| WHAT NEEDS TO BE DONE |
Please print the line that holds "(210.27 s to 210.87 s)" and each line after it to the end of the data, word for word, without any pictures.

| MATERIAL PROVIDED |
[Start of Attachment]
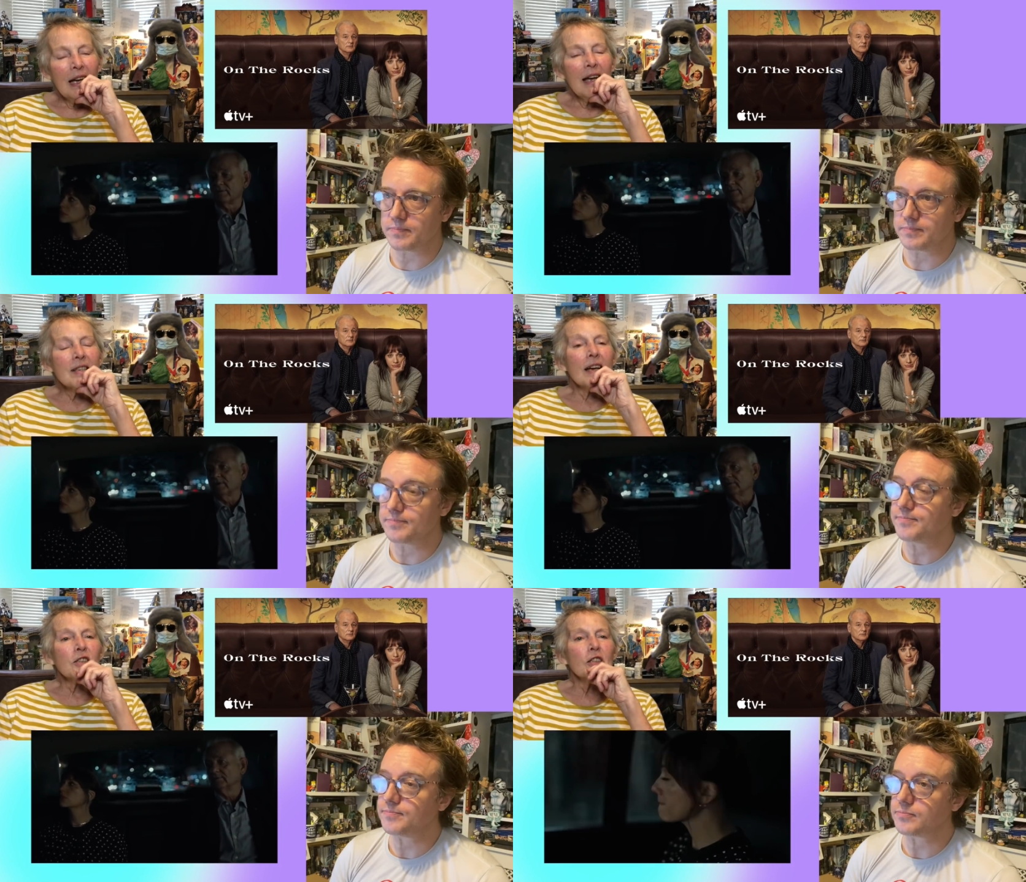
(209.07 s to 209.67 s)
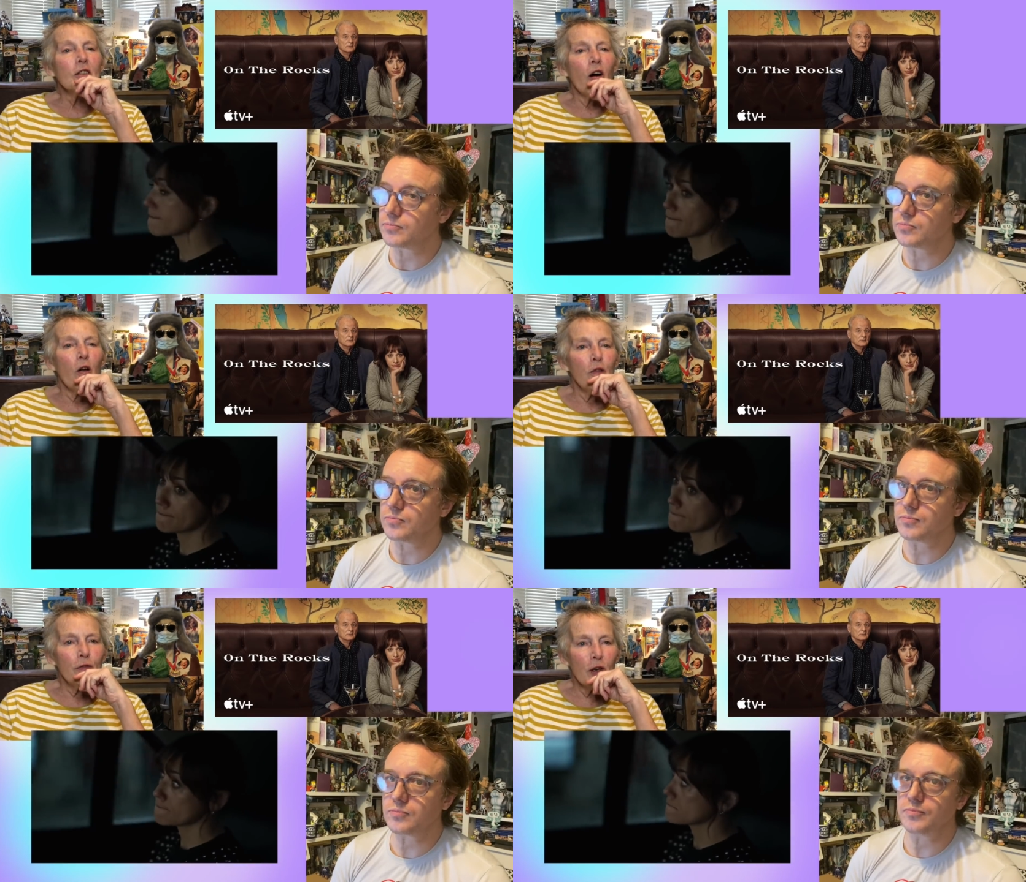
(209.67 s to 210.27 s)
Speaker 1: It's actually the
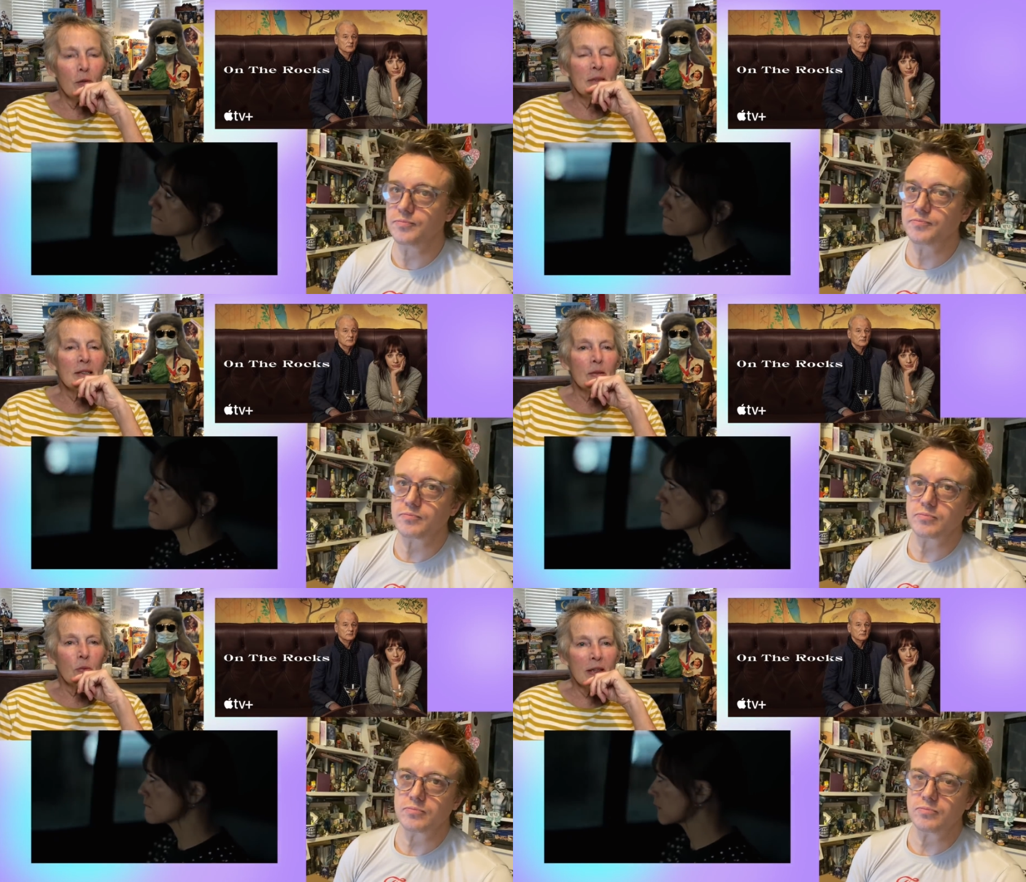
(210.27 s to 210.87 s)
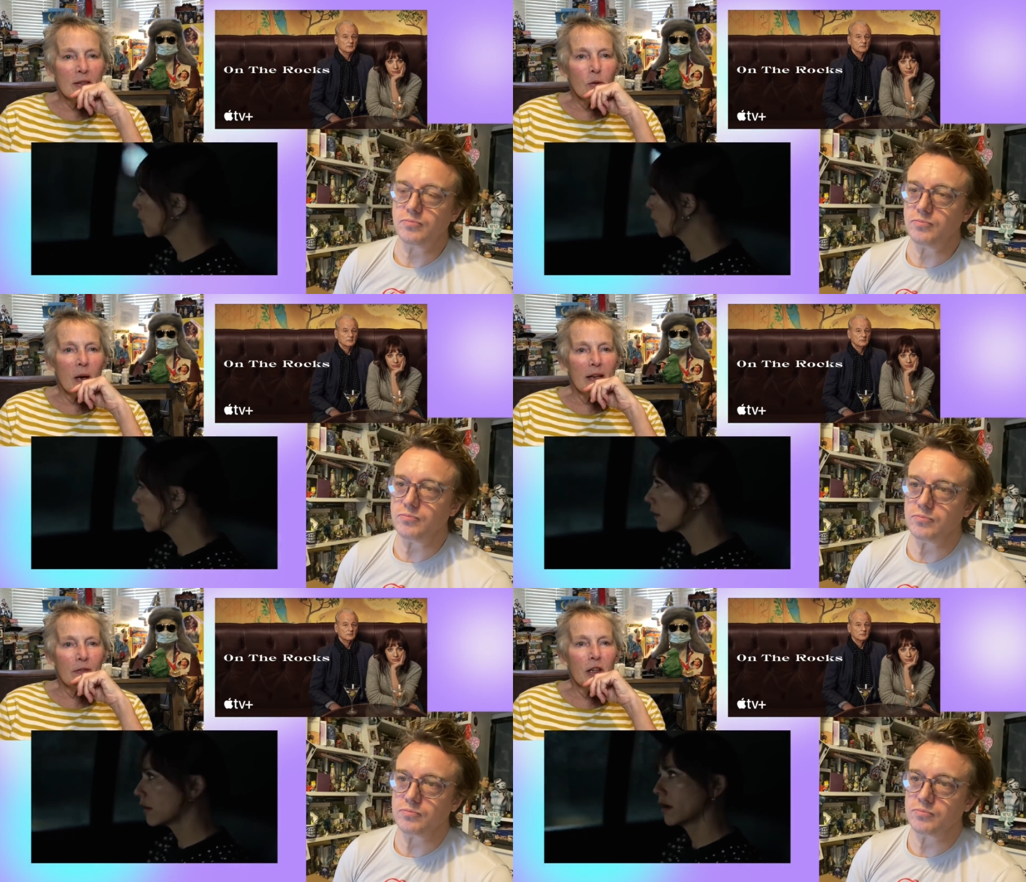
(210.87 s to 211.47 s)
whole film is a is a
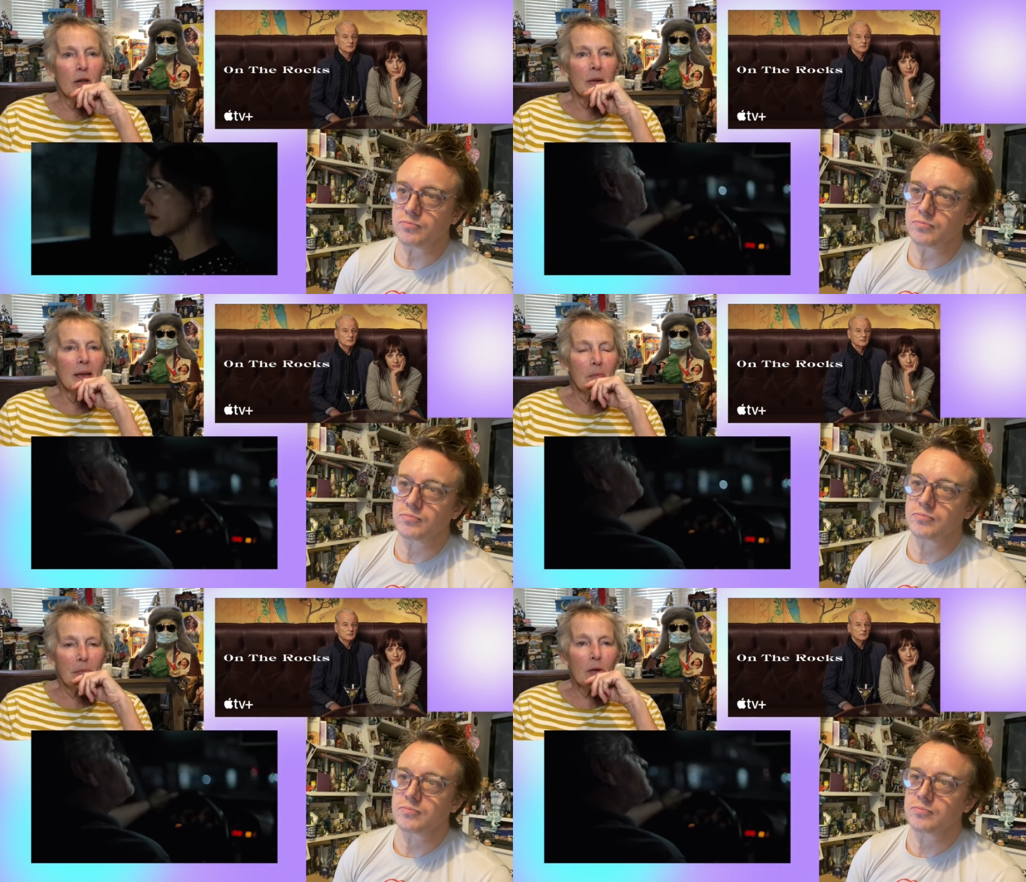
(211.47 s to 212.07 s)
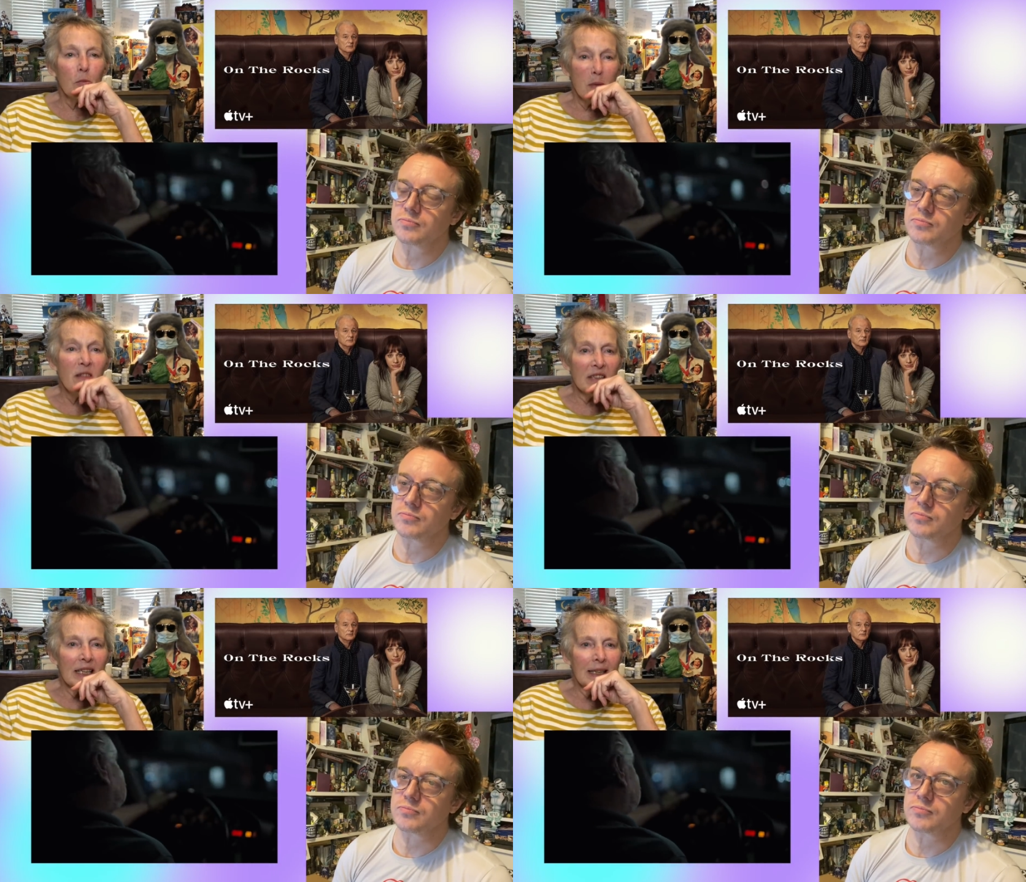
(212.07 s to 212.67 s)
way of cueing Bill
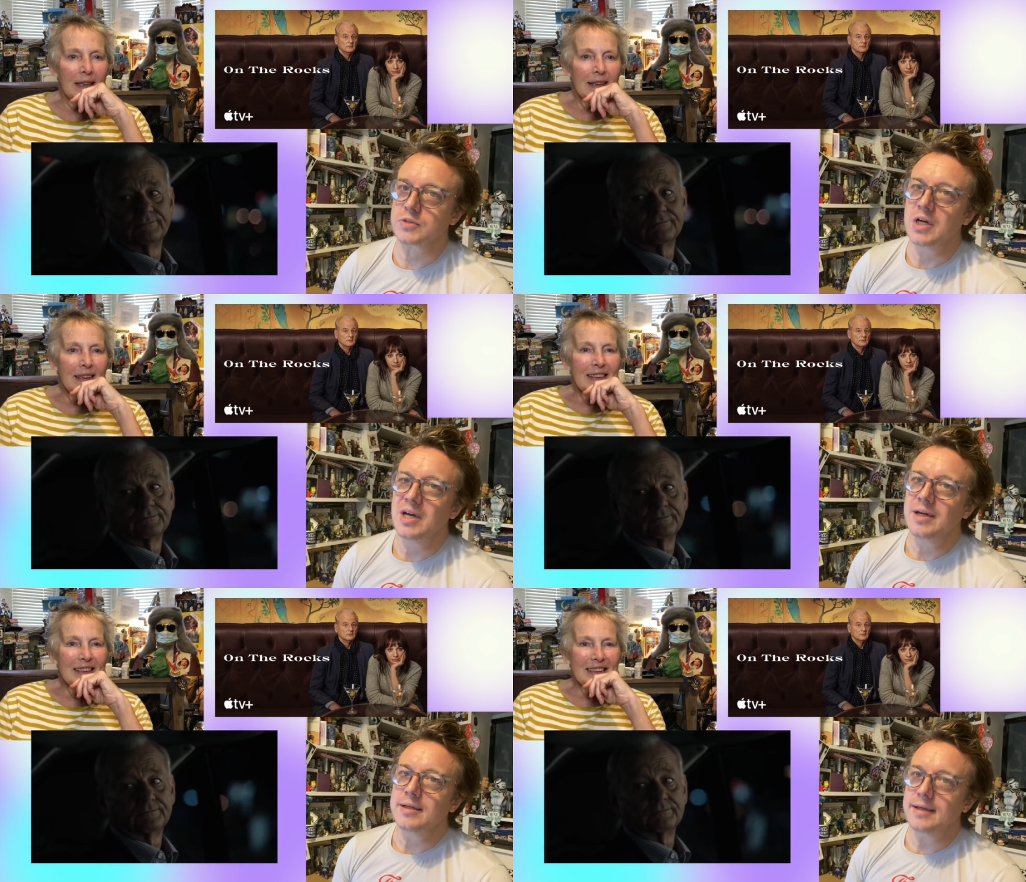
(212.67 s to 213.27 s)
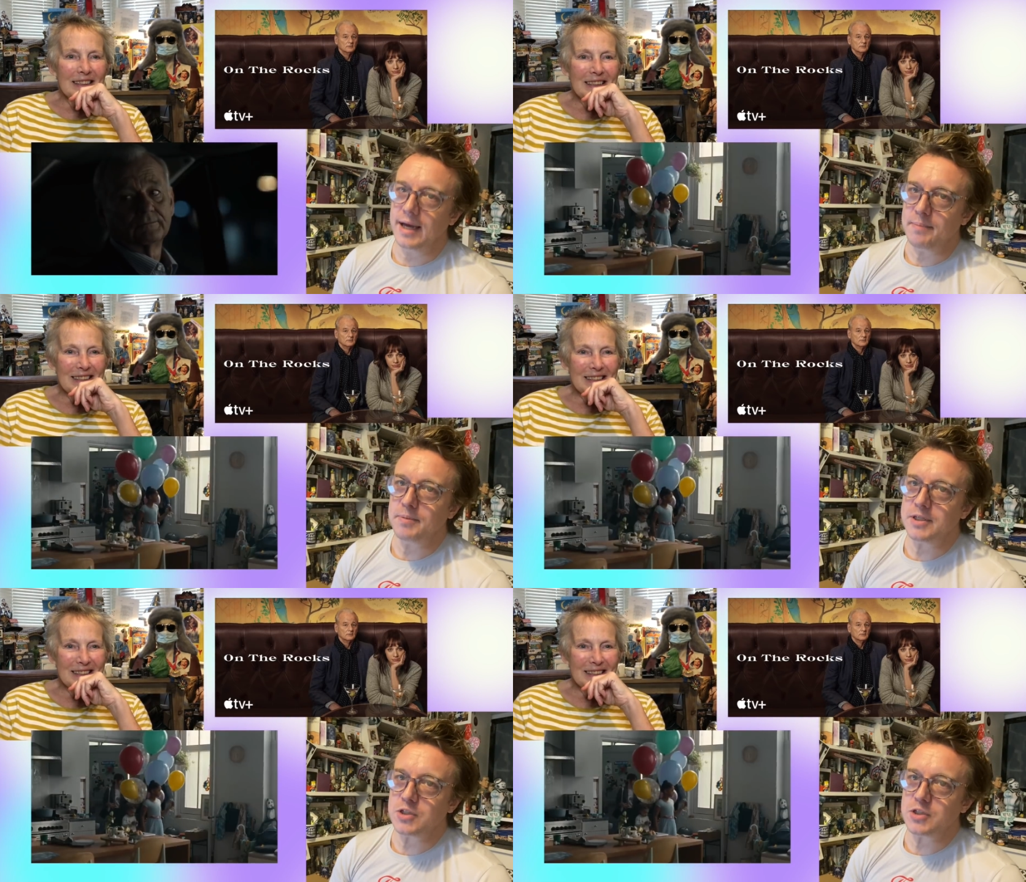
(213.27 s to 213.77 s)
Murray.
Speaker 2: Yeah, but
[End of Attachment]
| SOLUTION TO THE EXERCISE |
(210.27 s to 210.87 s)
(210.87 s to 211.47 s)
whole film is a is a
(211.47 s to 212.07 s)
(212.07 s to 212.67 s)
way of cueing Bill
(212.67 s to 213.27 s)
(213.27 s to 213.77 s)
Murray.
Speaker 2: Yeah, but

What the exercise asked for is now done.